La violation des droits de la défense lors de l’adoption d’une décision de prolongation de la rétention d’un ressortissant étranger en séjour irrégulier à des fins d’éloignement n’entraîne pas automatiquement la levée de la rétention. Le juge national peut en effet décider de maintenir cette décision s’il considère que celle-ci n’a pas privé celui qui l’invoque de « la possibilité de mieux faire valoir sa défense dans une mesure telle que la procédure aurait pu aboutir à un résultat différent ». Tel est le sens de l’arrêt rendu le 10 septembre par la Cour de justice de l’Union européenne (CJUE), qui s’est penchée sur l’interprétation de la directive 2008/115/CE du 16 décembre 2008 relative aux normes et procédures communes applicables dans les Etats membres au retour des ressortissants de pays tiers en séjour irrégulier.

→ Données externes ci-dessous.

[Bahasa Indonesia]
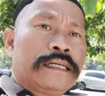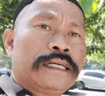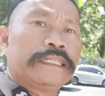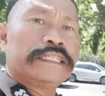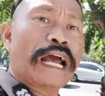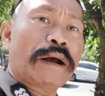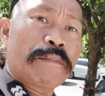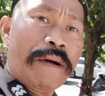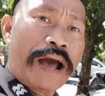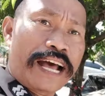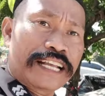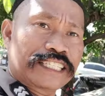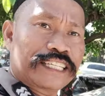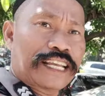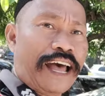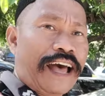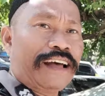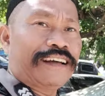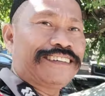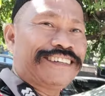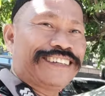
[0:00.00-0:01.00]
yang
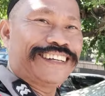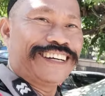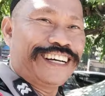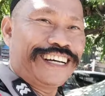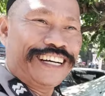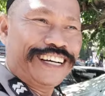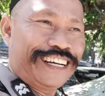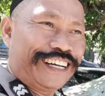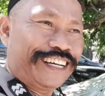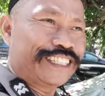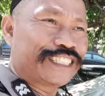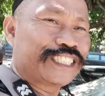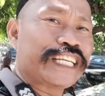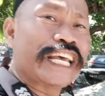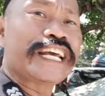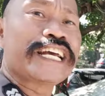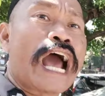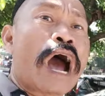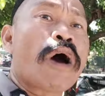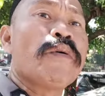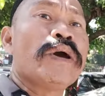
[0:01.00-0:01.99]
masa uh, eh,
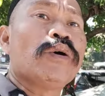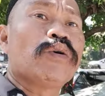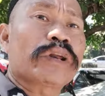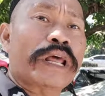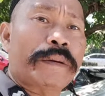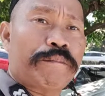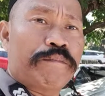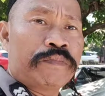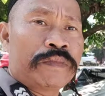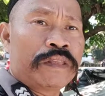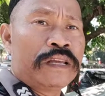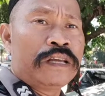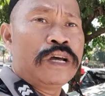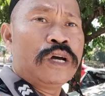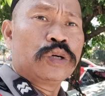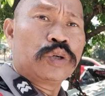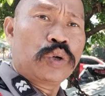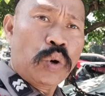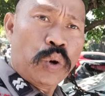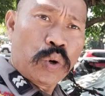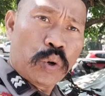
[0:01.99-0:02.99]
sing urip
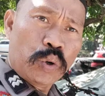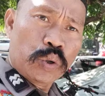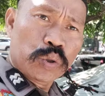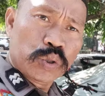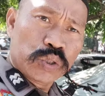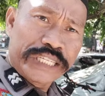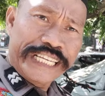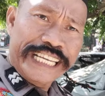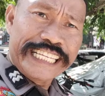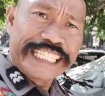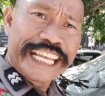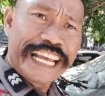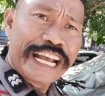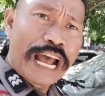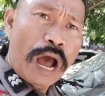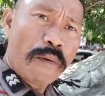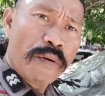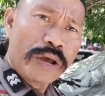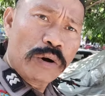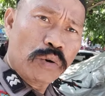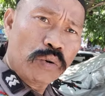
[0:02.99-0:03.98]
duh Gusti sing
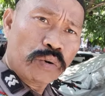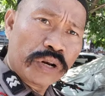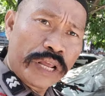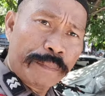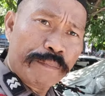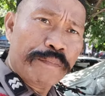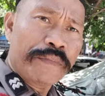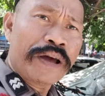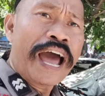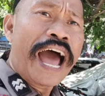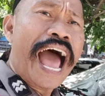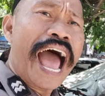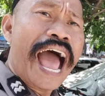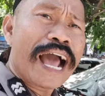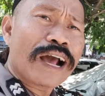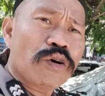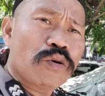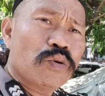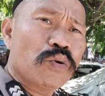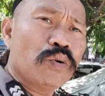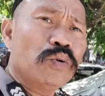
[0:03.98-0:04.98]
gawe urip
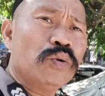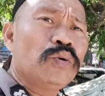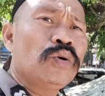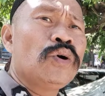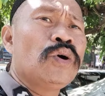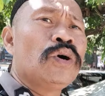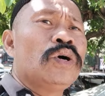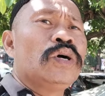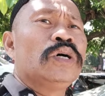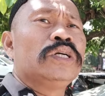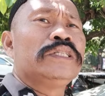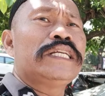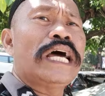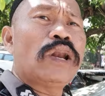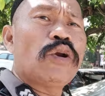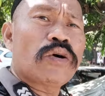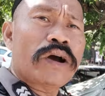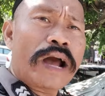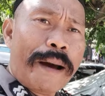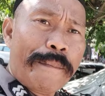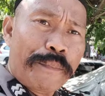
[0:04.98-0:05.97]
aku
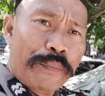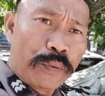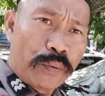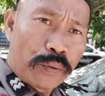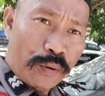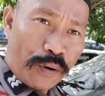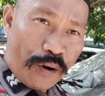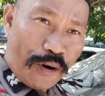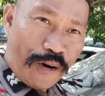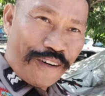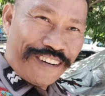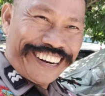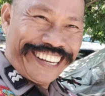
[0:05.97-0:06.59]
jaluk ngapuro,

Les faits, qui se déroulent aux Pays-Bas, sont les suivants : deux étrangers clandestins ont été placés en rétention dans le cadre d’une procédure d’éloignement. A la suite de la prolongation de leur rétention, ils ont saisi chacun la juridiction néerlandaise de première instance d’un recours contre cette décision de prolongation. Celle-ci a constaté une violation des droits de la défense des intéressés qui, selon elle, n’avaient pas été régulièrement entendus préalablement à la décision de prolongation. Mais elle a tout de même rejeté ces recours, estimant qu’une telle irrégularité n’entraînait pas l’annulation des décisions de prolongation et que les deux requérants devaient être gardés en rétention jusqu’à leur éloignement. Ces derniers ont alors saisi le Conseil d’Etat des Pays-Bas. Celui-ci a confirmé l’existence d’une violation des droits de la défense mais a choisi d’interroger la CJUE pour savoir s’il pouvait, comme le prévoyait la jurisprudence nationale, ne pas annuler la décision de prolongation de la rétention en considérant que l’intérêt de maintenir les clandestins en rétention était prioritaire sur le respect de leurs droits.
Dans sa décision du 10 septembre, la CJUE rappelle que la directive 2008/115/CE vise à mettre en place une politique efficace d’éloignement et de rapatriement fondée sur des normes communes, afin que les personnes concernées soient rapatriées d’une façon humaine et dans le respect de leurs droits fondamentaux et de leur dignité. Et qu’elle fixe entre autres des garanties procédurales concernant les décisions d’éloignement, telles que la mise en place de voies de recours effectives et la remise en liberté immédiate en cas d’illégalité. La Cour souligne toutefois que « les droits fondamentaux n’apparaissent pas comme des prérogatives absolues et peuvent comporter des restrictions, à condition que celles-ci répondent effectivement à des objectifs d’intérêt général et ne constituent pas une intervention démesurée et intolérable ». En outre, estime-t-elle, l’existence d’une violation des droits de la défense doit être appréciée en fonction des circonstances spécifiques de chaque cas d’espèce. Or, en l’espèce, souligne la cour, « ni les conditions dans lesquelles le respect des droits de la défense des ressortissants de pays tiers en situation irrégulière doit être assuré, ni les conséquences de la méconnaissance de ces droits ne sont fixées par le droit de l’Union ». En conséquence, « ces conditions et ces conséquences relèvent du droit national ». La CJUE répond donc au Conseil d’Etat néerlandais qu’« une violation des droits de la défense, en particulier du droit d’être entendu, n’entraîne l’annulation de la décision prise au terme de la procédure administrative en cause que si, en l’absence de cette irrégularité, cette procédure pouvait aboutir à un résultat différent », et qu’il revient au juge national d’en juger.